* **Task to carry out**
Give the data below again exactly as written, without its pictures.
[[ Entries supplied, beginning ]]
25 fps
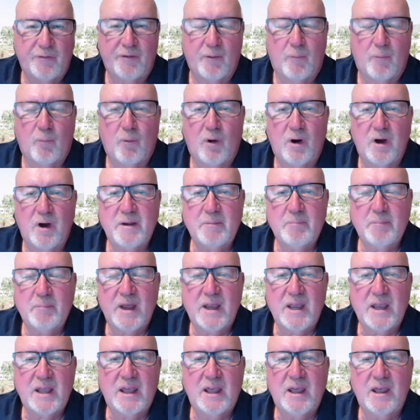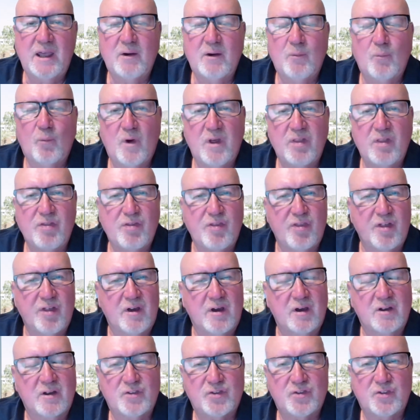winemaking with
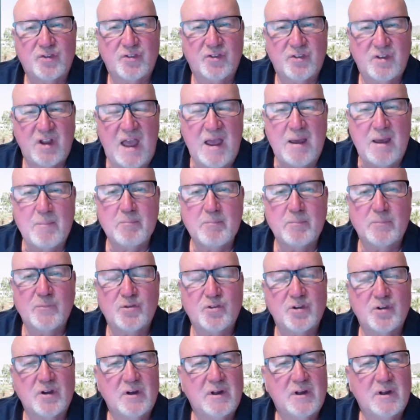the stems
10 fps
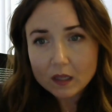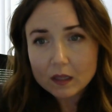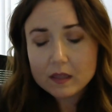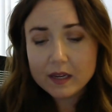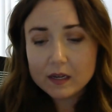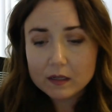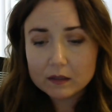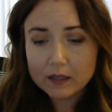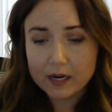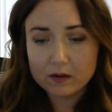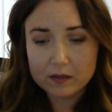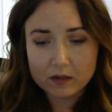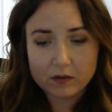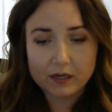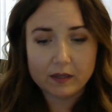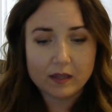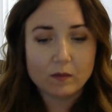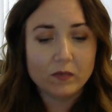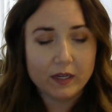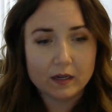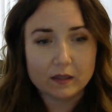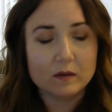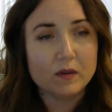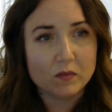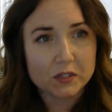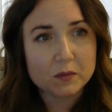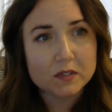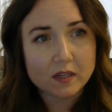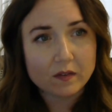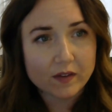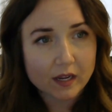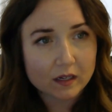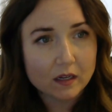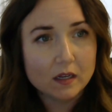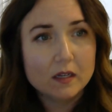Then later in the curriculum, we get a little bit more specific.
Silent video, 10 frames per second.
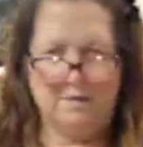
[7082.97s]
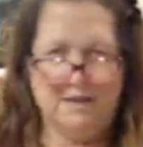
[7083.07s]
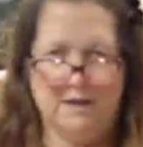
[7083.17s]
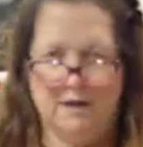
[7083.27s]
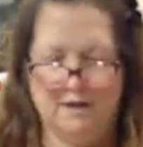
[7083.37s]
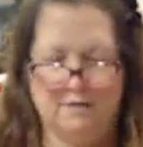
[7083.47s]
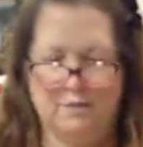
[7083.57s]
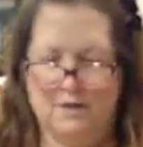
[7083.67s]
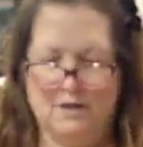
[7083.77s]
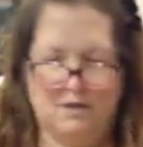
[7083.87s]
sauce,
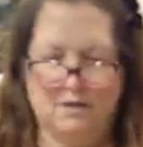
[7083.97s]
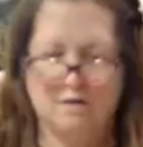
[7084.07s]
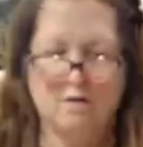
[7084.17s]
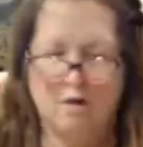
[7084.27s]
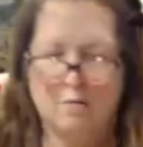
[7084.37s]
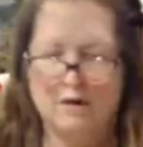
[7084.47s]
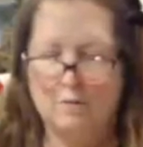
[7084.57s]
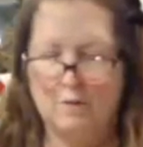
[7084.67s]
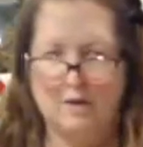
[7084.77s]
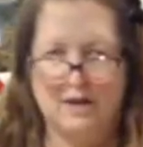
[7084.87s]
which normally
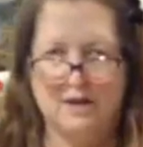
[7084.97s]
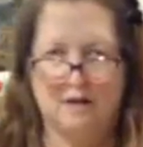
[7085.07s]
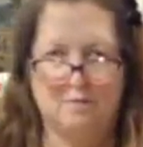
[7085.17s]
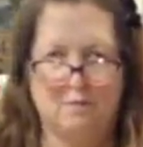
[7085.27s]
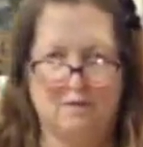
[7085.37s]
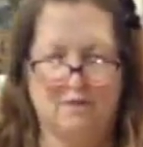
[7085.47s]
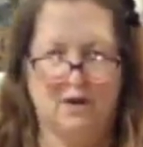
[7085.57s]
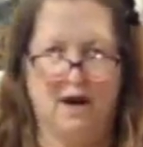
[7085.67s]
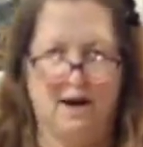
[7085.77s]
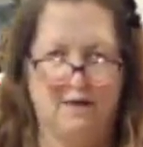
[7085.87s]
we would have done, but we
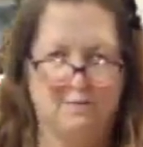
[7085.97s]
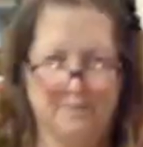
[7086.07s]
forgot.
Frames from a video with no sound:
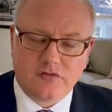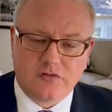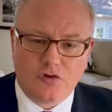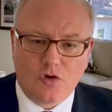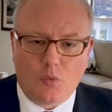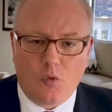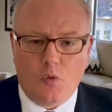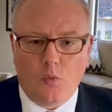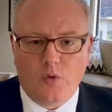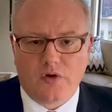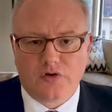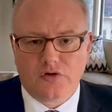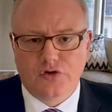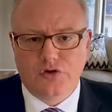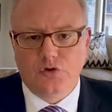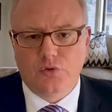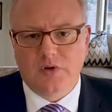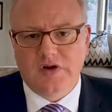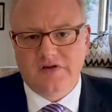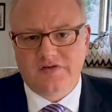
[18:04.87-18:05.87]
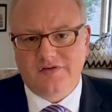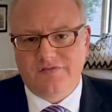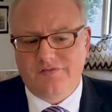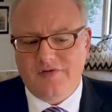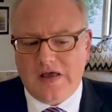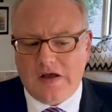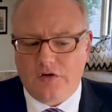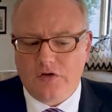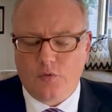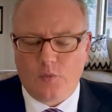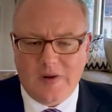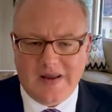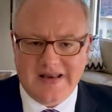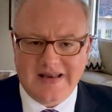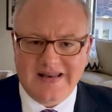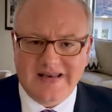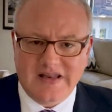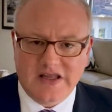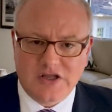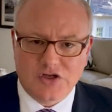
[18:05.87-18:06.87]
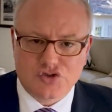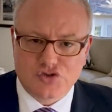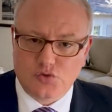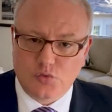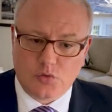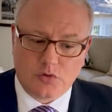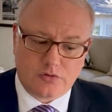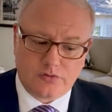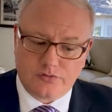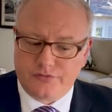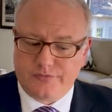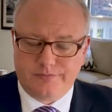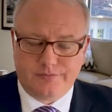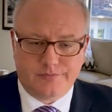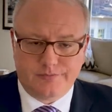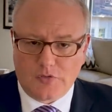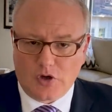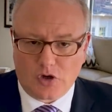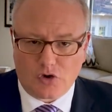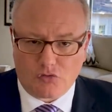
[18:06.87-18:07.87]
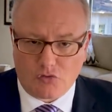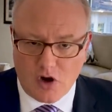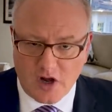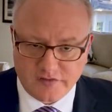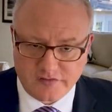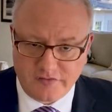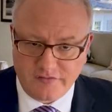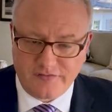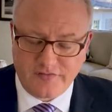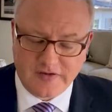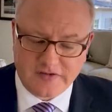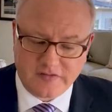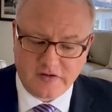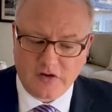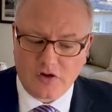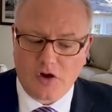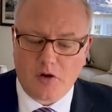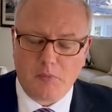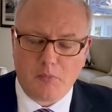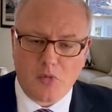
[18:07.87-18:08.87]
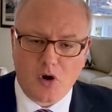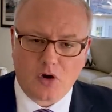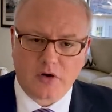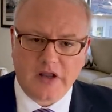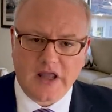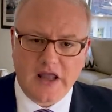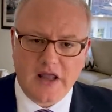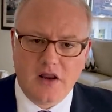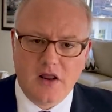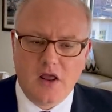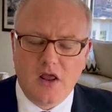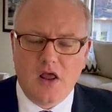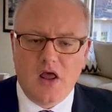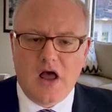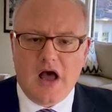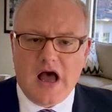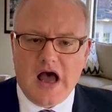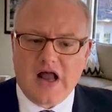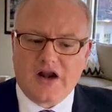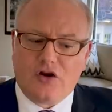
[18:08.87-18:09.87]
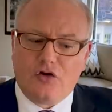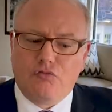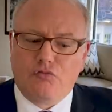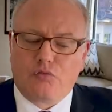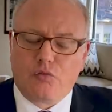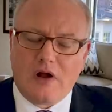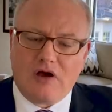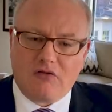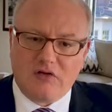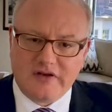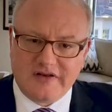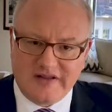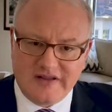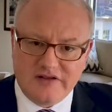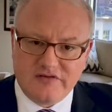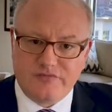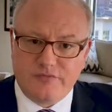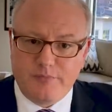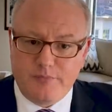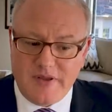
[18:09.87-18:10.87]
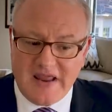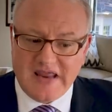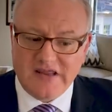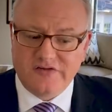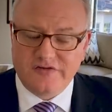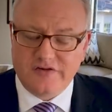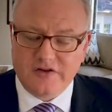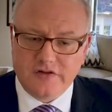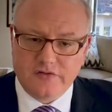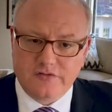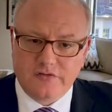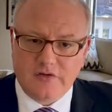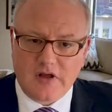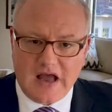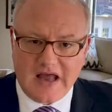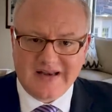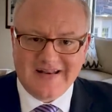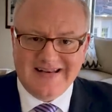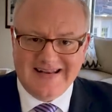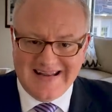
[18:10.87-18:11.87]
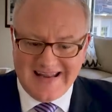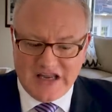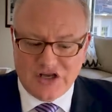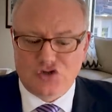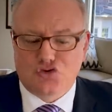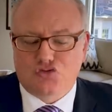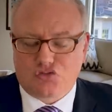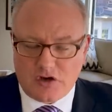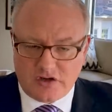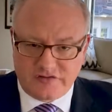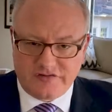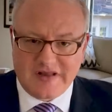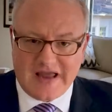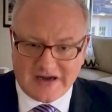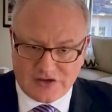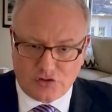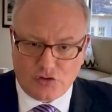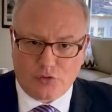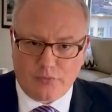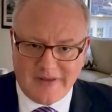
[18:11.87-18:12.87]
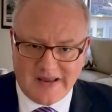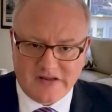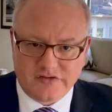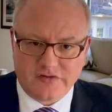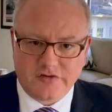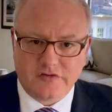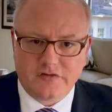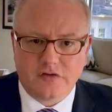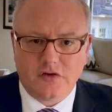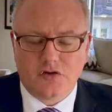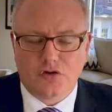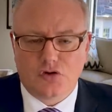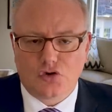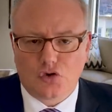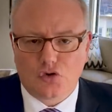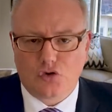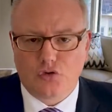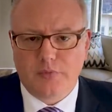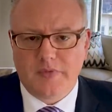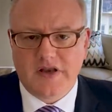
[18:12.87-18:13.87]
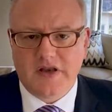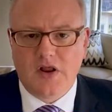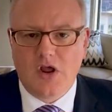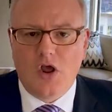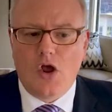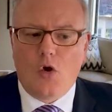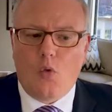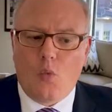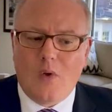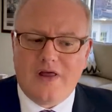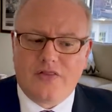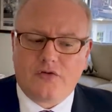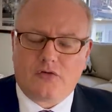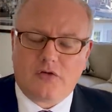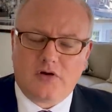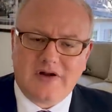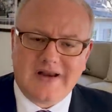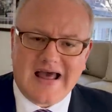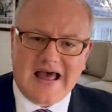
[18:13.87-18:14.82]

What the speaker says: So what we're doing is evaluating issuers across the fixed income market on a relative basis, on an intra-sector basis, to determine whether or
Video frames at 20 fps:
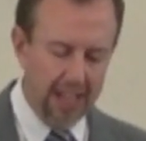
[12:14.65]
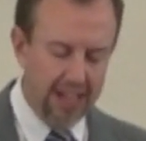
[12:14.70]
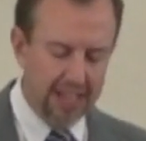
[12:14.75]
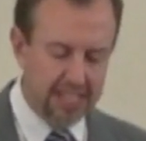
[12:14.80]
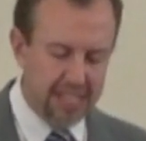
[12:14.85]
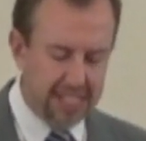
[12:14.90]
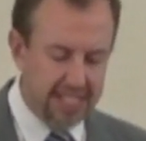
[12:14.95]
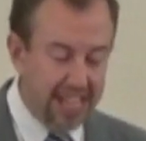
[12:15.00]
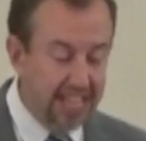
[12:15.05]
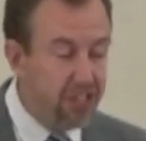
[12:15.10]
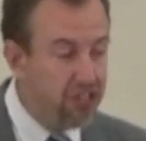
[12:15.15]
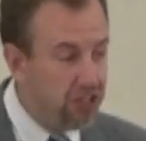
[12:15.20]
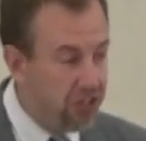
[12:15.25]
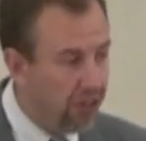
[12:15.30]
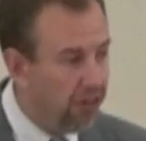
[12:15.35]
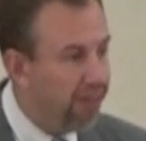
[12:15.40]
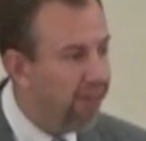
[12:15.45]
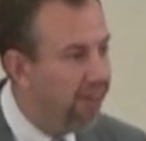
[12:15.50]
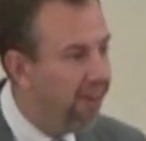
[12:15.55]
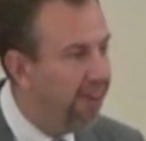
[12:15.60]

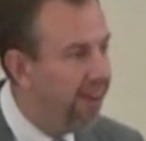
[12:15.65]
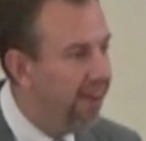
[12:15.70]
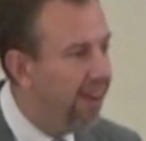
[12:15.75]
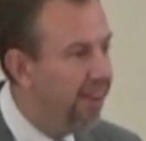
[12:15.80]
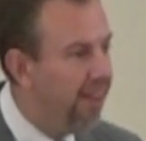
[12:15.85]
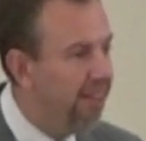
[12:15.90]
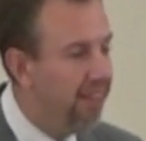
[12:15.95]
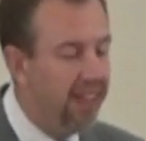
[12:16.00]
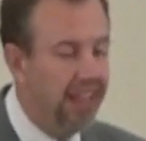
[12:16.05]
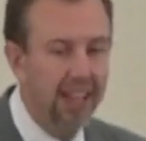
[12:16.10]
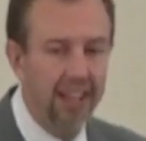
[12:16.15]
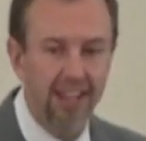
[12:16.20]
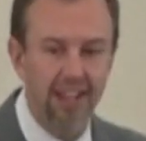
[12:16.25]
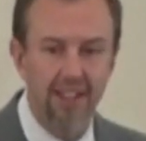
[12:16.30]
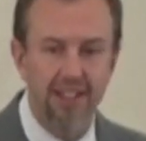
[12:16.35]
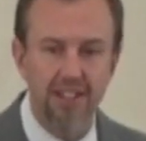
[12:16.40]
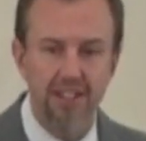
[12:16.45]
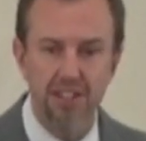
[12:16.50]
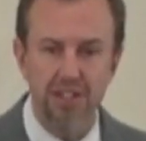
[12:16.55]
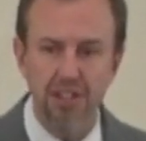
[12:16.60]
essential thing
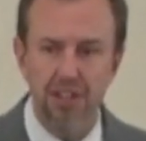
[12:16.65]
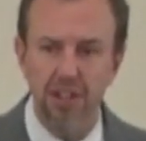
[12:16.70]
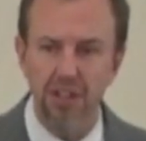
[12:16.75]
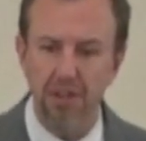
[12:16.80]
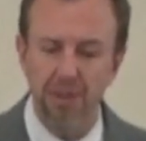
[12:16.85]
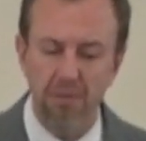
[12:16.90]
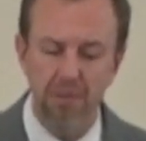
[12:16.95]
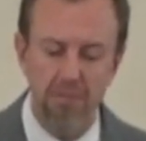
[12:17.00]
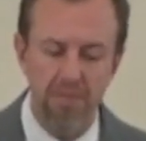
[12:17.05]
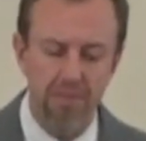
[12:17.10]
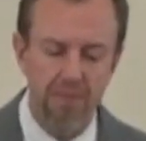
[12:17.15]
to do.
[[ Entries supplied, end ]]
* **Expected answer**
25 fps
winemaking with
the stems
10 fps
Then later in the curriculum, we get a little bit more specific.
Silent video, 10 frames per second.
[7082.97s]
[7083.07s]
[7083.17s]
[7083.27s]
[7083.37s]
[7083.47s]
[7083.57s]
[7083.67s]
[7083.77s]
[7083.87s]
sauce,
[7083.97s]
[7084.07s]
[7084.17s]
[7084.27s]
[7084.37s]
[7084.47s]
[7084.57s]
[7084.67s]
[7084.77s]
[7084.87s]
which normally
[7084.97s]
[7085.07s]
[7085.17s]
[7085.27s]
[7085.37s]
[7085.47s]
[7085.57s]
[7085.67s]
[7085.77s]
[7085.87s]
we would have done, but we
[7085.97s]
[7086.07s]
forgot.
Frames from a video with no sound:
[18:04.87-18:05.87]
[18:05.87-18:06.87]
[18:06.87-18:07.87]
[18:07.87-18:08.87]
[18:08.87-18:09.87]
[18:09.87-18:10.87]
[18:10.87-18:11.87]
[18:11.87-18:12.87]
[18:12.87-18:13.87]
[18:13.87-18:14.82]

What the speaker says: So what we're doing is evaluating issuers across the fixed income market on a relative basis, on an intra-sector basis, to determine whether or
Video frames at 20 fps:
[12:14.65]
[12:14.70]
[12:14.75]
[12:14.80]
[12:14.85]
[12:14.90]
[12:14.95]
[12:15.00]
[12:15.05]
[12:15.10]
[12:15.15]
[12:15.20]
[12:15.25]
[12:15.30]
[12:15.35]
[12:15.40]
[12:15.45]
[12:15.50]
[12:15.55]
[12:15.60]

[12:15.65]
[12:15.70]
[12:15.75]
[12:15.80]
[12:15.85]
[12:15.90]
[12:15.95]
[12:16.00]
[12:16.05]
[12:16.10]
[12:16.15]
[12:16.20]
[12:16.25]
[12:16.30]
[12:16.35]
[12:16.40]
[12:16.45]
[12:16.50]
[12:16.55]
[12:16.60]
essential thing
[12:16.65]
[12:16.70]
[12:16.75]
[12:16.80]
[12:16.85]
[12:16.90]
[12:16.95]
[12:17.00]
[12:17.05]
[12:17.10]
[12:17.15]
to do.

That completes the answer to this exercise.